TASK ITEM: Would you reproduce every line of the material exactly?

# # # #

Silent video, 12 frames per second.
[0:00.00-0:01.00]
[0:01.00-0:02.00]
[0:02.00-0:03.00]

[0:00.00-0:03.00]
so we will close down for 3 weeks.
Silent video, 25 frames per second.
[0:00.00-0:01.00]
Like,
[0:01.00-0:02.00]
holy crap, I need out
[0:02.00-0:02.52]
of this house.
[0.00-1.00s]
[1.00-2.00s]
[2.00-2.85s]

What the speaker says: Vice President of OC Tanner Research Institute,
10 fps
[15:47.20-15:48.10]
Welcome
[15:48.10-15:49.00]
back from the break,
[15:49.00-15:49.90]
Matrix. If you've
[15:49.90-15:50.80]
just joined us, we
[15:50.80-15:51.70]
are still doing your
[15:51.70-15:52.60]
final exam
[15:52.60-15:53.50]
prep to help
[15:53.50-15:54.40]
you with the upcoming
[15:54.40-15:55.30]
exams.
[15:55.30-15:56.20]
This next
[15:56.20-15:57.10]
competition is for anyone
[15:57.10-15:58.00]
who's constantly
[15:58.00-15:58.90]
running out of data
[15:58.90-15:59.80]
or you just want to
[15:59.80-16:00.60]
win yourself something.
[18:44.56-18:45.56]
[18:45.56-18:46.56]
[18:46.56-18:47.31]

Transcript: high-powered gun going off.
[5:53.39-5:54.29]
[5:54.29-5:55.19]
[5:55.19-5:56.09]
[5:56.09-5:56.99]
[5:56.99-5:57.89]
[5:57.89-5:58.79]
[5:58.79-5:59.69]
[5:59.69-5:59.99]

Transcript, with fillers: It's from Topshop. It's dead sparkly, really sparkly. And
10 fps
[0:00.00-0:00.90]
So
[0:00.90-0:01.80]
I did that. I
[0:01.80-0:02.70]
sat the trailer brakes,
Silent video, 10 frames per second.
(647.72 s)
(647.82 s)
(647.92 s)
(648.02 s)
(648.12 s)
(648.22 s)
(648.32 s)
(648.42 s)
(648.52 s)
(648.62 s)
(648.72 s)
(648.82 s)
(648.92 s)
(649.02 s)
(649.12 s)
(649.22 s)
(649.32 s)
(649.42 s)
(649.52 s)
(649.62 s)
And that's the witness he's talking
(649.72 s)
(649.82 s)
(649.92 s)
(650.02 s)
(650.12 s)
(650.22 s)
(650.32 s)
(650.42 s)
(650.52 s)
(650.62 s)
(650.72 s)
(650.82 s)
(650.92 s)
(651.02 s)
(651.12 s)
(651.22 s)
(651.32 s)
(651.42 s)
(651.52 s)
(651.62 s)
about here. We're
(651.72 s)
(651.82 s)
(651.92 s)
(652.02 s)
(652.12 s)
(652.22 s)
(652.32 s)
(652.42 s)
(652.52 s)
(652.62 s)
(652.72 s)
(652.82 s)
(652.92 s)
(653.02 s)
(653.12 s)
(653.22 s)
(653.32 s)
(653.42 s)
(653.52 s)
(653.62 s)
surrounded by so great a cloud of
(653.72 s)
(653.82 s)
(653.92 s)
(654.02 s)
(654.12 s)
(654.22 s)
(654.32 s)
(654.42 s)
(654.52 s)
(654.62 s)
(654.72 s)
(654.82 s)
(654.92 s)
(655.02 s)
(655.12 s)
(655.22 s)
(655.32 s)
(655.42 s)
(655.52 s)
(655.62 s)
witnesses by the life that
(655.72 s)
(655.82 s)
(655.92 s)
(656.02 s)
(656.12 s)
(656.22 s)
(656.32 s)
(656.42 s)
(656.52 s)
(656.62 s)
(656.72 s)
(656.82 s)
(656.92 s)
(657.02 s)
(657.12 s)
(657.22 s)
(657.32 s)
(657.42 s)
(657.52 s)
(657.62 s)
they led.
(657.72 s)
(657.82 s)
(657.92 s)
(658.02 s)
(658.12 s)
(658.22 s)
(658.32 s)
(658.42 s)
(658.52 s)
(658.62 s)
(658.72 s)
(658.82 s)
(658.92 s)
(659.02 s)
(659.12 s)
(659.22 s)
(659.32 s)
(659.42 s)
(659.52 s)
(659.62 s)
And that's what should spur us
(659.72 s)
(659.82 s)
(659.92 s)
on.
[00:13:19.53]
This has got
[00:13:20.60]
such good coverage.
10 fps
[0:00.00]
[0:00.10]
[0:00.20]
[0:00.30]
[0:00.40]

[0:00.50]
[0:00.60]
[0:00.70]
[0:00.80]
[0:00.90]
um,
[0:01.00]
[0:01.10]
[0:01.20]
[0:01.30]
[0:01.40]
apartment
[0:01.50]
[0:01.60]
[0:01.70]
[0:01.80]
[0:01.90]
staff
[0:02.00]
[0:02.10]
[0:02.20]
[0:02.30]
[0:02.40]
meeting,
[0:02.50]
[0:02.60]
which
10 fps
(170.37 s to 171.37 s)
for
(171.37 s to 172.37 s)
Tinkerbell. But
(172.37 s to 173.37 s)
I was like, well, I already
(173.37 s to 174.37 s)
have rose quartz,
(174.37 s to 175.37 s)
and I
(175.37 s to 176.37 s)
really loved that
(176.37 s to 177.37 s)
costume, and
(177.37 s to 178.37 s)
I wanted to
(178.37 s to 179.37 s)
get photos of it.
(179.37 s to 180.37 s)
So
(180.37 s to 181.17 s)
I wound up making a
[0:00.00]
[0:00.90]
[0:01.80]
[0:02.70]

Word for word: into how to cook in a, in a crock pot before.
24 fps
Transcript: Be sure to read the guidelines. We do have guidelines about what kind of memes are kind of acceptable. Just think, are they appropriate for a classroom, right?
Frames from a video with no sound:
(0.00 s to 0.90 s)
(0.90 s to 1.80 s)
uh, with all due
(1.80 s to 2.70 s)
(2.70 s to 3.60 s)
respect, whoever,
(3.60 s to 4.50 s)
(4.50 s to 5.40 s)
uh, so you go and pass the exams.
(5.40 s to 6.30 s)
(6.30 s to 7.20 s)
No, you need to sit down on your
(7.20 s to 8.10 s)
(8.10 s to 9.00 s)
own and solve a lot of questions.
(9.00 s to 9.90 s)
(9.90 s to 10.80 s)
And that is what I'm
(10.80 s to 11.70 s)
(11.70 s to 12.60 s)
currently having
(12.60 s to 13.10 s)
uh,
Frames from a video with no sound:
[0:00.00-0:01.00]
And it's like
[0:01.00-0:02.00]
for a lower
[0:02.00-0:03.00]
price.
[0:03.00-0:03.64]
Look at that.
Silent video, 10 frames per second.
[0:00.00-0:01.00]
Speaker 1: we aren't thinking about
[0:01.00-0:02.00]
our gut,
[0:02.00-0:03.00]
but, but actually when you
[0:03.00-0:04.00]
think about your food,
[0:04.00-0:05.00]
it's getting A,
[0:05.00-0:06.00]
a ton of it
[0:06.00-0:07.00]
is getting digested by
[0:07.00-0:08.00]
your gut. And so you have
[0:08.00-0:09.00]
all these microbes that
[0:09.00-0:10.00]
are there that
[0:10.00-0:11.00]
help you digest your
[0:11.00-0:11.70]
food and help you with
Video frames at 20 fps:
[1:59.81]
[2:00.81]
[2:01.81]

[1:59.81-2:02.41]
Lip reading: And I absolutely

# # # #

RESULT OF THE TASK:
Silent video, 12 frames per second.
[0:00.00-0:01.00]
[0:01.00-0:02.00]
[0:02.00-0:03.00]

[0:00.00-0:03.00]
so we will close down for 3 weeks.
Silent video, 25 frames per second.
[0:00.00-0:01.00]
Like,
[0:01.00-0:02.00]
holy crap, I need out
[0:02.00-0:02.52]
of this house.
[0.00-1.00s]
[1.00-2.00s]
[2.00-2.85s]

What the speaker says: Vice President of OC Tanner Research Institute,
10 fps
[15:47.20-15:48.10]
Welcome
[15:48.10-15:49.00]
back from the break,
[15:49.00-15:49.90]
Matrix. If you've
[15:49.90-15:50.80]
just joined us, we
[15:50.80-15:51.70]
are still doing your
[15:51.70-15:52.60]
final exam
[15:52.60-15:53.50]
prep to help
[15:53.50-15:54.40]
you with the upcoming
[15:54.40-15:55.30]
exams.
[15:55.30-15:56.20]
This next
[15:56.20-15:57.10]
competition is for anyone
[15:57.10-15:58.00]
who's constantly
[15:58.00-15:58.90]
running out of data
[15:58.90-15:59.80]
or you just want to
[15:59.80-16:00.60]
win yourself something.
[18:44.56-18:45.56]
[18:45.56-18:46.56]
[18:46.56-18:47.31]

Transcript: high-powered gun going off.
[5:53.39-5:54.29]
[5:54.29-5:55.19]
[5:55.19-5:56.09]
[5:56.09-5:56.99]
[5:56.99-5:57.89]
[5:57.89-5:58.79]
[5:58.79-5:59.69]
[5:59.69-5:59.99]

Transcript, with fillers: It's from Topshop. It's dead sparkly, really sparkly. And
10 fps
[0:00.00-0:00.90]
So
[0:00.90-0:01.80]
I did that. I
[0:01.80-0:02.70]
sat the trailer brakes,
Silent video, 10 frames per second.
(647.72 s)
(647.82 s)
(647.92 s)
(648.02 s)
(648.12 s)
(648.22 s)
(648.32 s)
(648.42 s)
(648.52 s)
(648.62 s)
(648.72 s)
(648.82 s)
(648.92 s)
(649.02 s)
(649.12 s)
(649.22 s)
(649.32 s)
(649.42 s)
(649.52 s)
(649.62 s)
And that's the witness he's talking
(649.72 s)
(649.82 s)
(649.92 s)
(650.02 s)
(650.12 s)
(650.22 s)
(650.32 s)
(650.42 s)
(650.52 s)
(650.62 s)
(650.72 s)
(650.82 s)
(650.92 s)
(651.02 s)
(651.12 s)
(651.22 s)
(651.32 s)
(651.42 s)
(651.52 s)
(651.62 s)
about here. We're
(651.72 s)
(651.82 s)
(651.92 s)
(652.02 s)
(652.12 s)
(652.22 s)
(652.32 s)
(652.42 s)
(652.52 s)
(652.62 s)
(652.72 s)
(652.82 s)
(652.92 s)
(653.02 s)
(653.12 s)
(653.22 s)
(653.32 s)
(653.42 s)
(653.52 s)
(653.62 s)
surrounded by so great a cloud of
(653.72 s)
(653.82 s)
(653.92 s)
(654.02 s)
(654.12 s)
(654.22 s)
(654.32 s)
(654.42 s)
(654.52 s)
(654.62 s)
(654.72 s)
(654.82 s)
(654.92 s)
(655.02 s)
(655.12 s)
(655.22 s)
(655.32 s)
(655.42 s)
(655.52 s)
(655.62 s)
witnesses by the life that
(655.72 s)
(655.82 s)
(655.92 s)
(656.02 s)
(656.12 s)
(656.22 s)
(656.32 s)
(656.42 s)
(656.52 s)
(656.62 s)
(656.72 s)
(656.82 s)
(656.92 s)
(657.02 s)
(657.12 s)
(657.22 s)
(657.32 s)
(657.42 s)
(657.52 s)
(657.62 s)
they led.
(657.72 s)
(657.82 s)
(657.92 s)
(658.02 s)
(658.12 s)
(658.22 s)
(658.32 s)
(658.42 s)
(658.52 s)
(658.62 s)
(658.72 s)
(658.82 s)
(658.92 s)
(659.02 s)
(659.12 s)
(659.22 s)
(659.32 s)
(659.42 s)
(659.52 s)
(659.62 s)
And that's what should spur us
(659.72 s)
(659.82 s)
(659.92 s)
on.
[00:13:19.53]
This has got
[00:13:20.60]
such good coverage.
10 fps
[0:00.00]
[0:00.10]
[0:00.20]
[0:00.30]
[0:00.40]

[0:00.50]
[0:00.60]
[0:00.70]
[0:00.80]
[0:00.90]
um,
[0:01.00]
[0:01.10]
[0:01.20]
[0:01.30]
[0:01.40]
apartment
[0:01.50]
[0:01.60]
[0:01.70]
[0:01.80]
[0:01.90]
staff
[0:02.00]
[0:02.10]
[0:02.20]
[0:02.30]
[0:02.40]
meeting,
[0:02.50]
[0:02.60]
which
10 fps
(170.37 s to 171.37 s)
for
(171.37 s to 172.37 s)
Tinkerbell. But
(172.37 s to 173.37 s)
I was like, well, I already
(173.37 s to 174.37 s)
have rose quartz,
(174.37 s to 175.37 s)
and I
(175.37 s to 176.37 s)
really loved that
(176.37 s to 177.37 s)
costume, and
(177.37 s to 178.37 s)
I wanted to
(178.37 s to 179.37 s)
get photos of it.
(179.37 s to 180.37 s)
So
(180.37 s to 181.17 s)
I wound up making a
[0:00.00]
[0:00.90]
[0:01.80]
[0:02.70]

Word for word: into how to cook in a, in a crock pot before.
24 fps
Transcript: Be sure to read the guidelines. We do have guidelines about what kind of memes are kind of acceptable. Just think, are they appropriate for a classroom, right?
Frames from a video with no sound:
(0.00 s to 0.90 s)
(0.90 s to 1.80 s)
uh, with all due
(1.80 s to 2.70 s)
(2.70 s to 3.60 s)
respect, whoever,
(3.60 s to 4.50 s)
(4.50 s to 5.40 s)
uh, so you go and pass the exams.
(5.40 s to 6.30 s)
(6.30 s to 7.20 s)
No, you need to sit down on your
(7.20 s to 8.10 s)
(8.10 s to 9.00 s)
own and solve a lot of questions.
(9.00 s to 9.90 s)
(9.90 s to 10.80 s)
And that is what I'm
(10.80 s to 11.70 s)
(11.70 s to 12.60 s)
currently having
(12.60 s to 13.10 s)
uh,
Frames from a video with no sound:
[0:00.00-0:01.00]
And it's like
[0:01.00-0:02.00]
for a lower
[0:02.00-0:03.00]
price.
[0:03.00-0:03.64]
Look at that.
Silent video, 10 frames per second.
[0:00.00-0:01.00]
Speaker 1: we aren't thinking about
[0:01.00-0:02.00]
our gut,
[0:02.00-0:03.00]
but, but actually when you
[0:03.00-0:04.00]
think about your food,
[0:04.00-0:05.00]
it's getting A,
[0:05.00-0:06.00]
a ton of it
[0:06.00-0:07.00]
is getting digested by
[0:07.00-0:08.00]
your gut. And so you have
[0:08.00-0:09.00]
all these microbes that
[0:09.00-0:10.00]
are there that
[0:10.00-0:11.00]
help you digest your
[0:11.00-0:11.70]
food and help you with
Video frames at 20 fps:
[1:59.81]
[2:00.81]
[2:01.81]

[1:59.81-2:02.41]
Lip reading: And I absolutely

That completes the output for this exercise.